- Stored data:

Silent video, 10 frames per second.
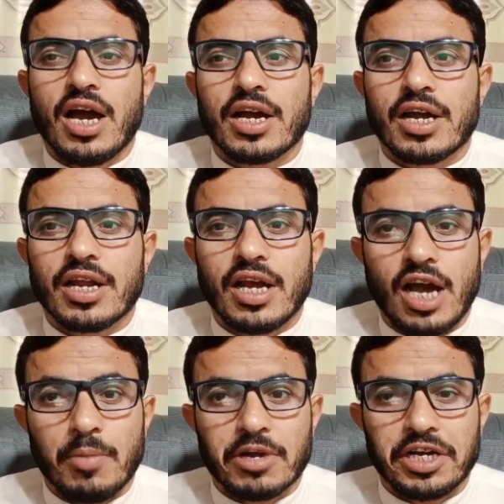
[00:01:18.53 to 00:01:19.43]
अगर
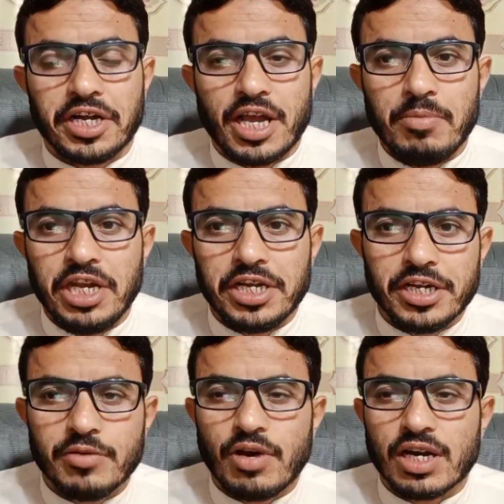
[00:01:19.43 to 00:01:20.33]
आप
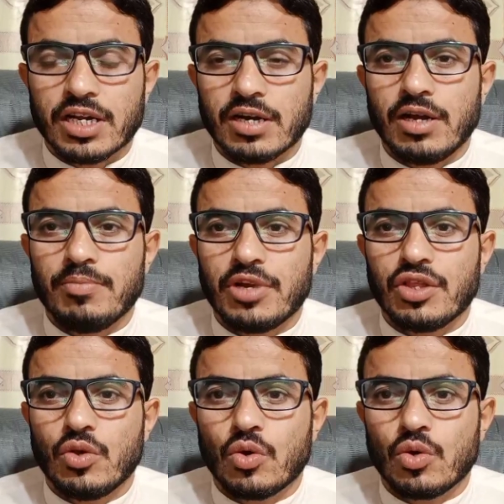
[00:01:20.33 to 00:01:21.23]
कंटेमिनेटेड वाटर
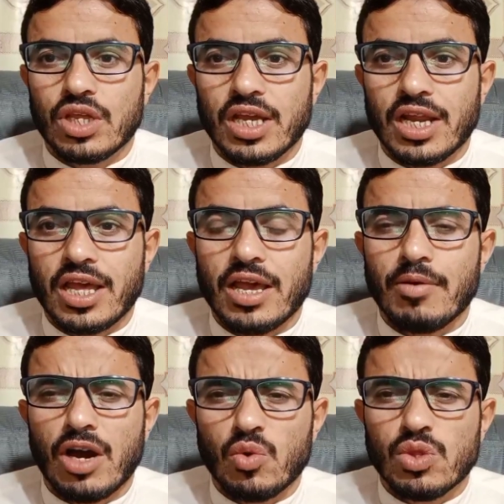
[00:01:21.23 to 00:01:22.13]
परिंदों को दे रहे हैं
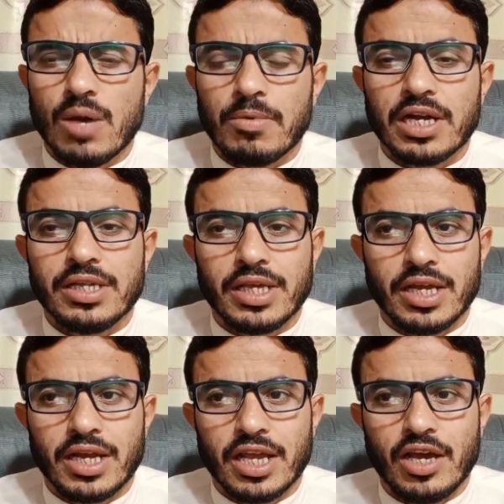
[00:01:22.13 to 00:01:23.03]
आलूदा पानी
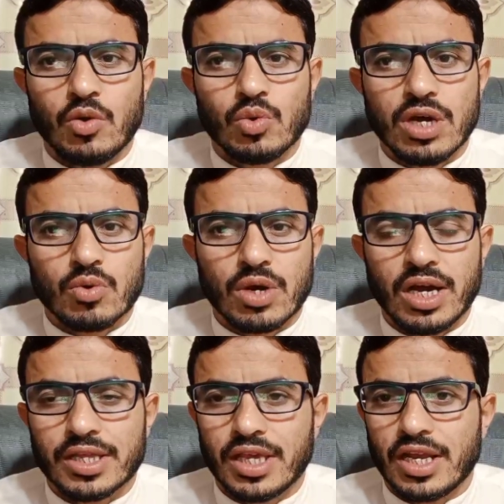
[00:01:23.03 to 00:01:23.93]
दे रहे हैं आलूदा
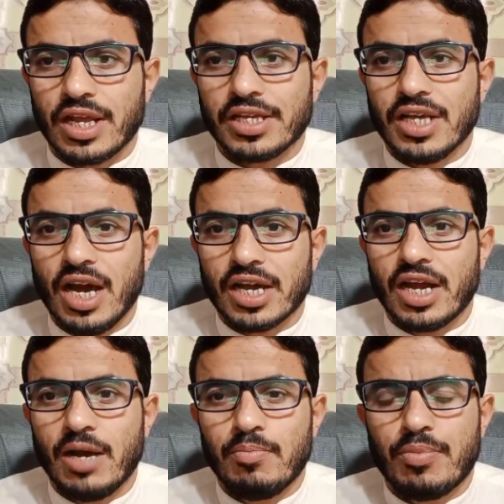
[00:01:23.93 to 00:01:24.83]
खुराक दे रहे हैं या
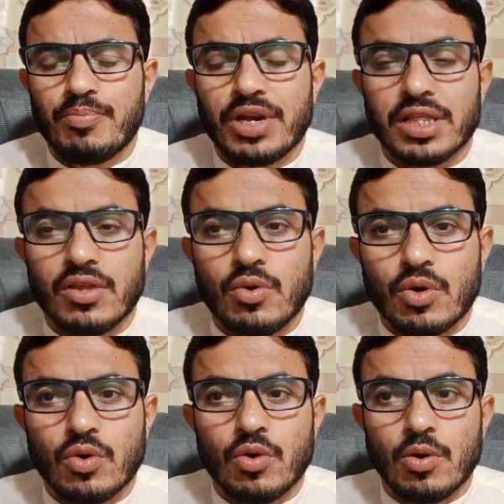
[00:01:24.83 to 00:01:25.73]
अगर आप परिंदों
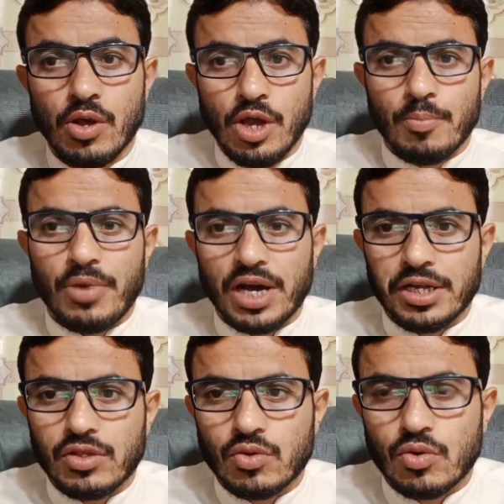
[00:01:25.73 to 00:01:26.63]
को
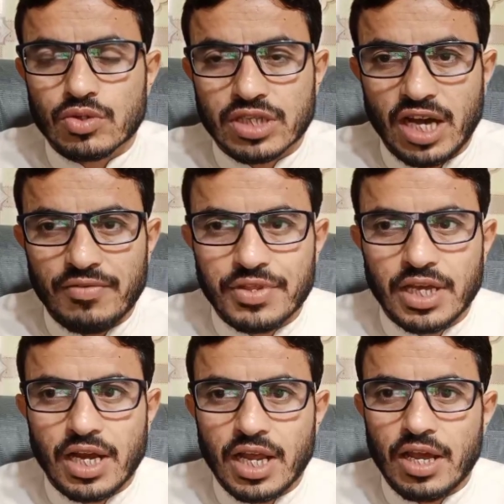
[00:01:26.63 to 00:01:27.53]
पानी तो साफ़
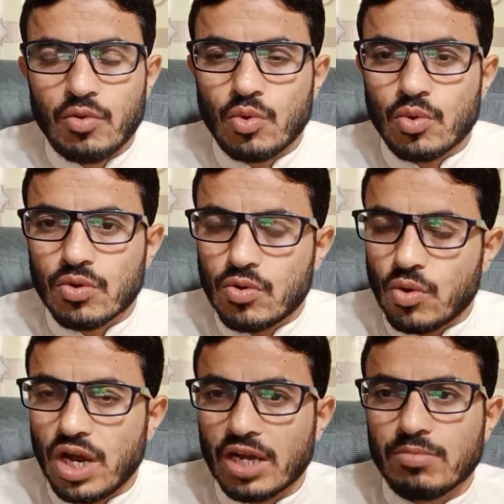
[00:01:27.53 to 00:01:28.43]
दे रहे हैं
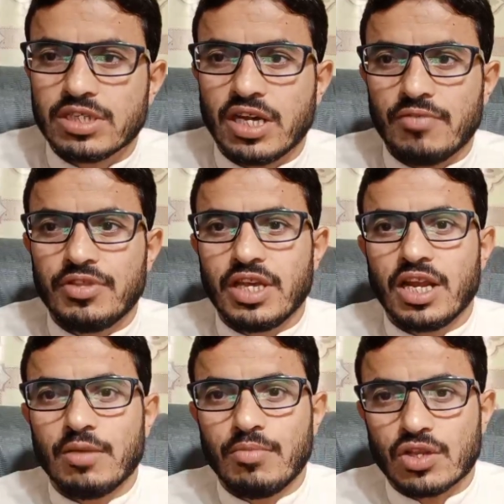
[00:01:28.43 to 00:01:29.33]
खुराक भी साफ़ दे
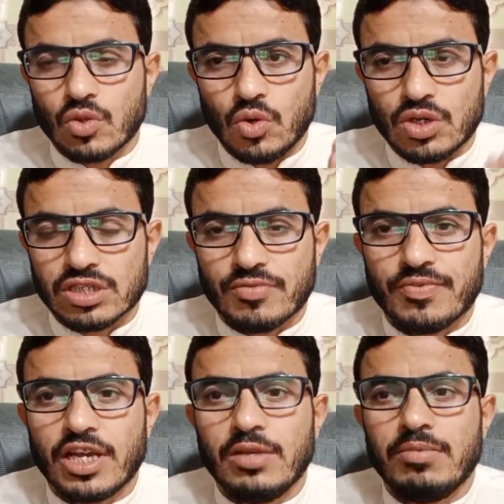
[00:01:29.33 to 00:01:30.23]
रहे हैं बर्तनों की
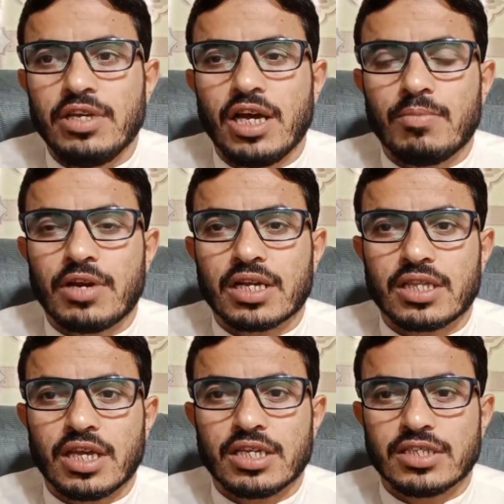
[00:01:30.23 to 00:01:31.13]
सफाई भी आप
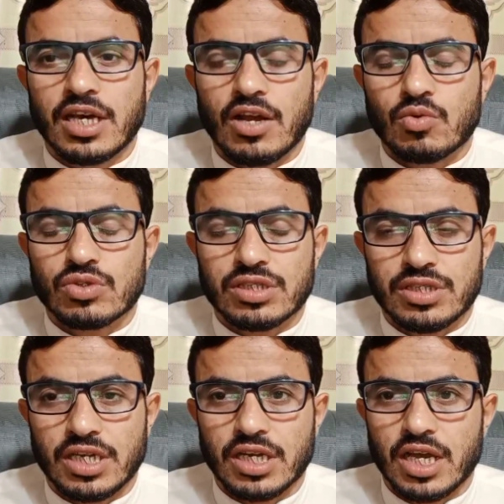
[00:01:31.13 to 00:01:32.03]
रखते हैं सारा कुछ
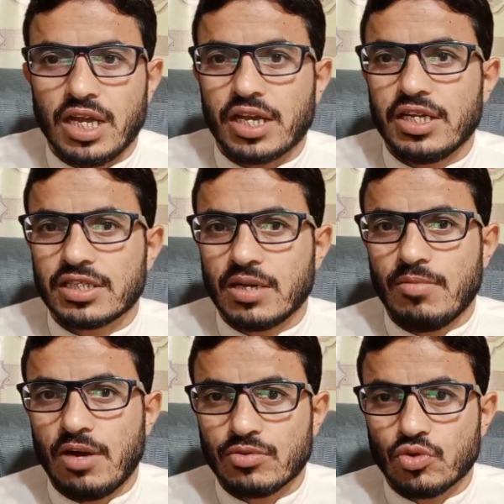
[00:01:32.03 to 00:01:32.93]
ठीक है लेकिन इसके
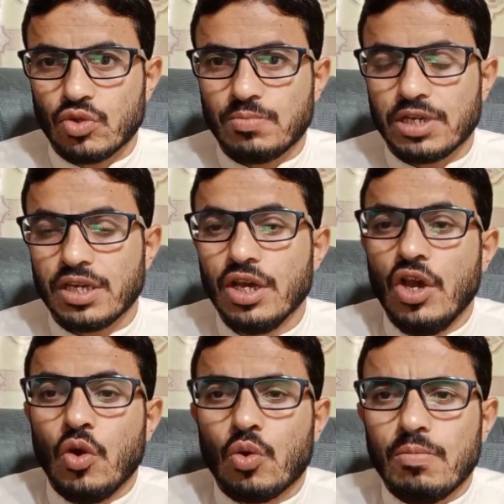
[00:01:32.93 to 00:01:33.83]
बावजूद भी
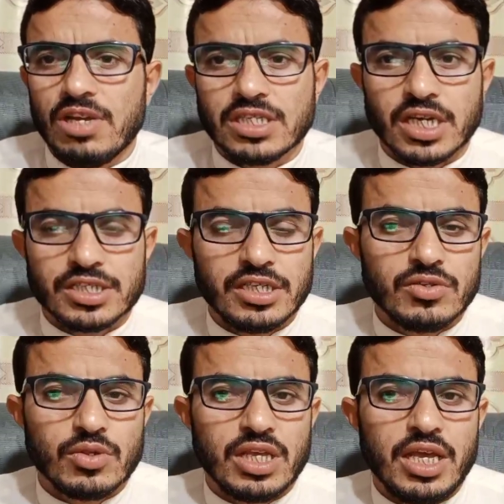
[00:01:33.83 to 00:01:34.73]
उनमें चांसेस
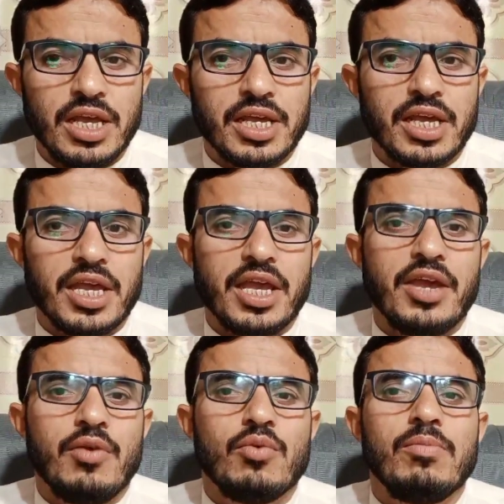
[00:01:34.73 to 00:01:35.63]
होते हैं कि
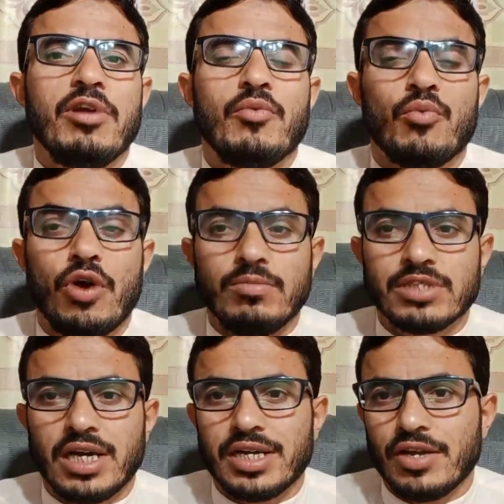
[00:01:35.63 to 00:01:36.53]
उनमें
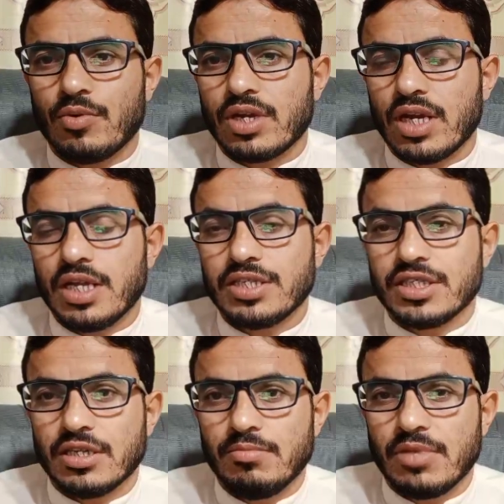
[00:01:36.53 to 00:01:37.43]
वॉम्स आ जाएं उनके
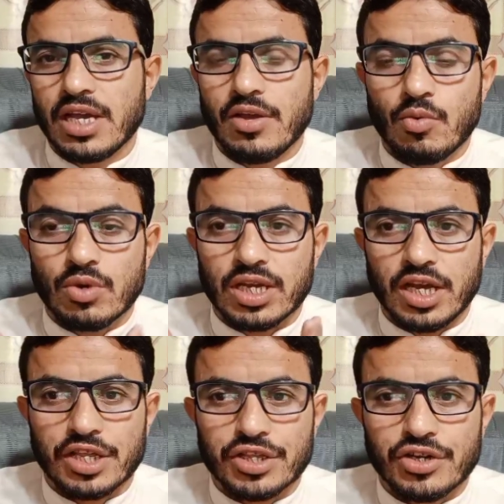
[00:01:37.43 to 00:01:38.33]
जिसम में उनकी
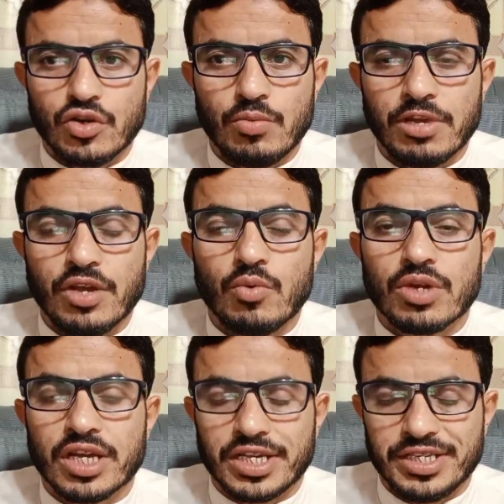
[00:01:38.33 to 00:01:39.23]
अंदड़ियों में
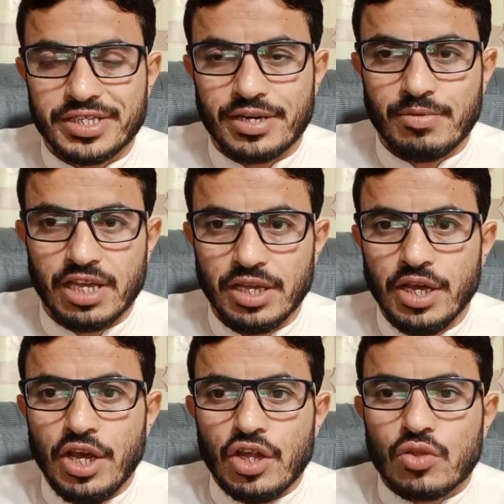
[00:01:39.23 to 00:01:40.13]
उनके घीजड़ में
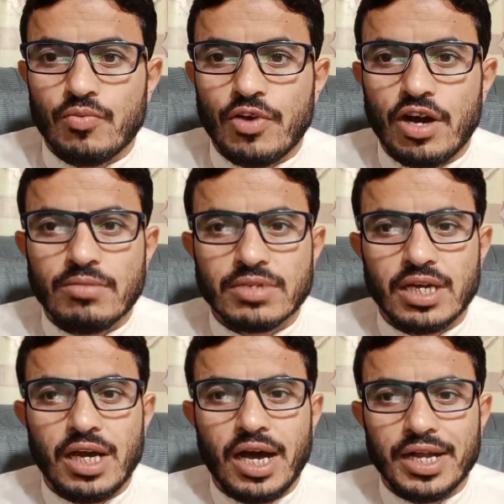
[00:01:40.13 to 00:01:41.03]
तो वर्म्स
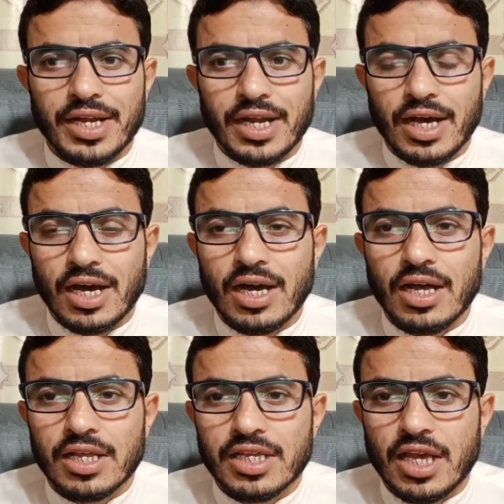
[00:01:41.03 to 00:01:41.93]
आ जाना
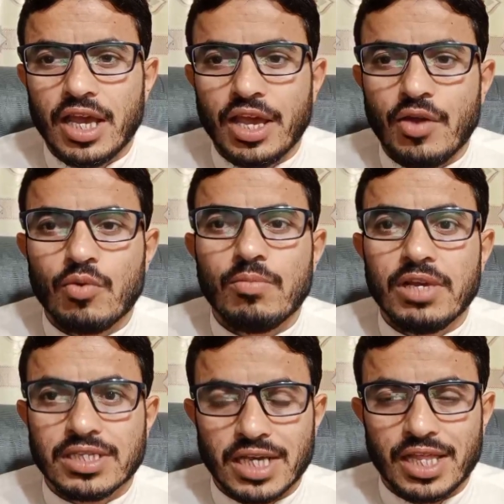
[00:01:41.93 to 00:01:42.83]
ये
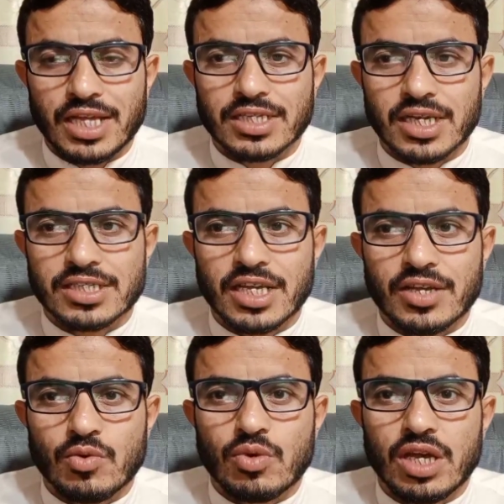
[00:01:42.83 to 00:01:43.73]
उनमें ज़्यादा चांस है
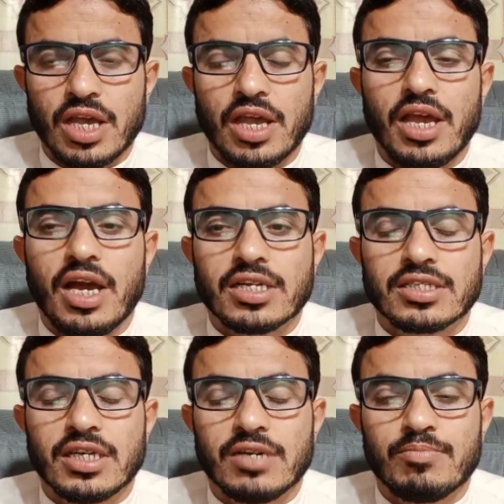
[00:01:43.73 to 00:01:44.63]
क्योंकि
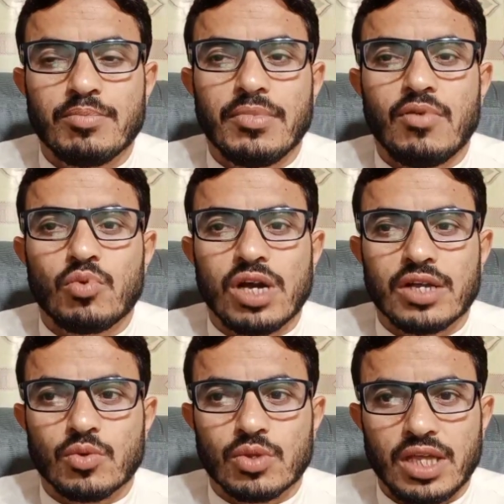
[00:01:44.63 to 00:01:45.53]
अक्सर
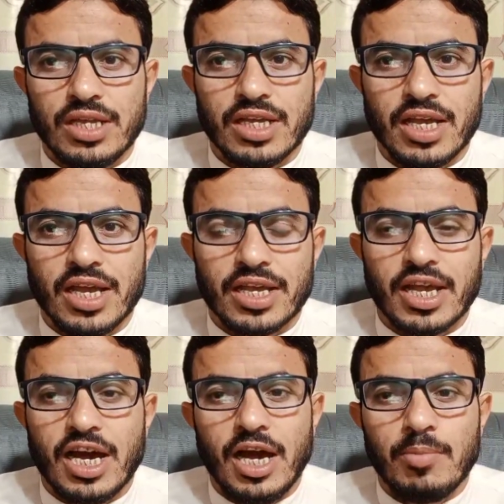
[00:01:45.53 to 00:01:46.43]
उकात होता ये है कि
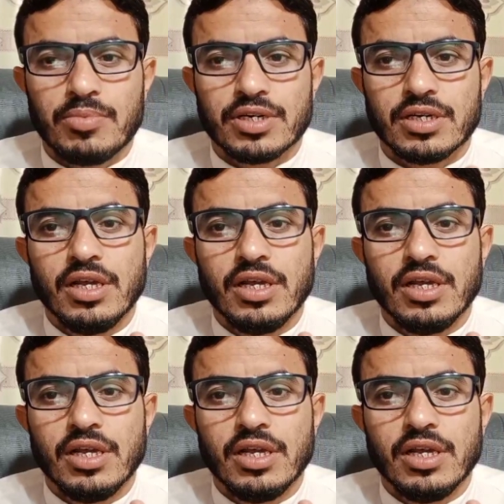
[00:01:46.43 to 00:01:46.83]
आप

- Directions:
Reproduce exactly, and only, the lines from the one holding "[00:01:34.73 to 00:01:35.63]" through the final line of the entries. Do not include the pictures.

- Exercise response:
[00:01:34.73 to 00:01:35.63]
होते हैं कि
[00:01:35.63 to 00:01:36.53]
उनमें
[00:01:36.53 to 00:01:37.43]
वॉम्स आ जाएं उनके
[00:01:37.43 to 00:01:38.33]
जिसम में उनकी
[00:01:38.33 to 00:01:39.23]
अंदड़ियों में
[00:01:39.23 to 00:01:40.13]
उनके घीजड़ में
[00:01:40.13 to 00:01:41.03]
तो वर्म्स
[00:01:41.03 to 00:01:41.93]
आ जाना
[00:01:41.93 to 00:01:42.83]
ये
[00:01:42.83 to 00:01:43.73]
उनमें ज़्यादा चांस है
[00:01:43.73 to 00:01:44.63]
क्योंकि
[00:01:44.63 to 00:01:45.53]
अक्सर
[00:01:45.53 to 00:01:46.43]
उकात होता ये है कि
[00:01:46.43 to 00:01:46.83]
आप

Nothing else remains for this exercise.